**ASSIGNED TASK**
Write every line below out again exactly, images omitted.

**Collected data entries**
====
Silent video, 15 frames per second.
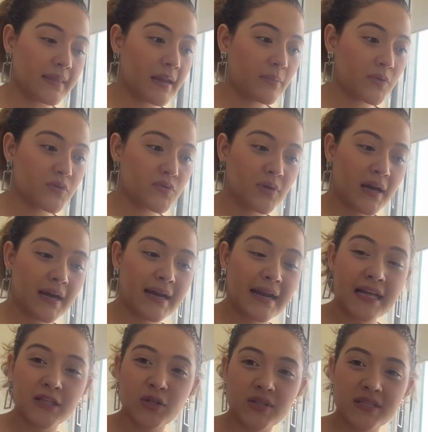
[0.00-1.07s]
tenemos una
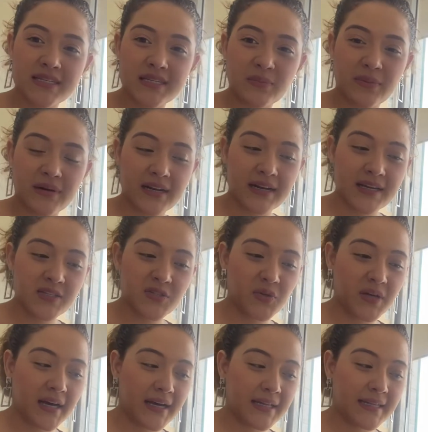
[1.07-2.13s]
gran noticia para la
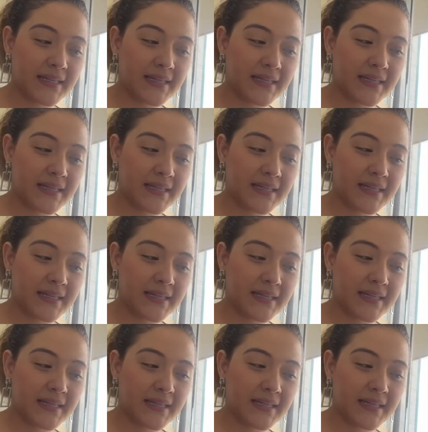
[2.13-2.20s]
ciudad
====
**SOLVED PROBLEM**
Silent video, 15 frames per second.
[0.00-1.07s]
tenemos una
[1.07-2.13s]
gran noticia para la
[2.13-2.20s]
ciudad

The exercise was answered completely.